An image-free, word-for-word version of the records below is to be returned.

(Data)

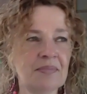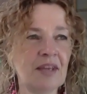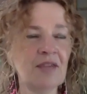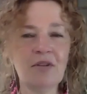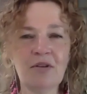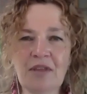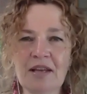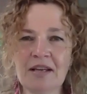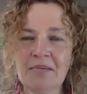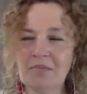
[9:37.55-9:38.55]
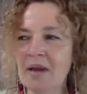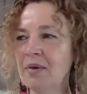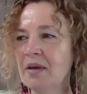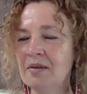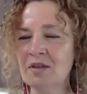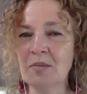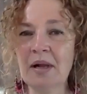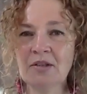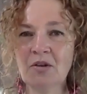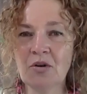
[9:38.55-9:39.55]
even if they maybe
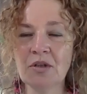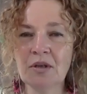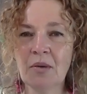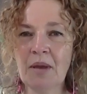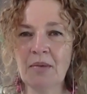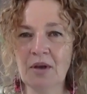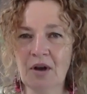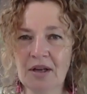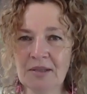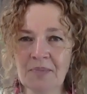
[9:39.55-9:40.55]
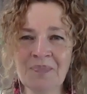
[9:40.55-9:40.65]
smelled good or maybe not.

(End Data)

◆ **Task output**:
[9:37.55-9:38.55]
[9:38.55-9:39.55]
even if they maybe
[9:39.55-9:40.55]
[9:40.55-9:40.65]
smelled good or maybe not.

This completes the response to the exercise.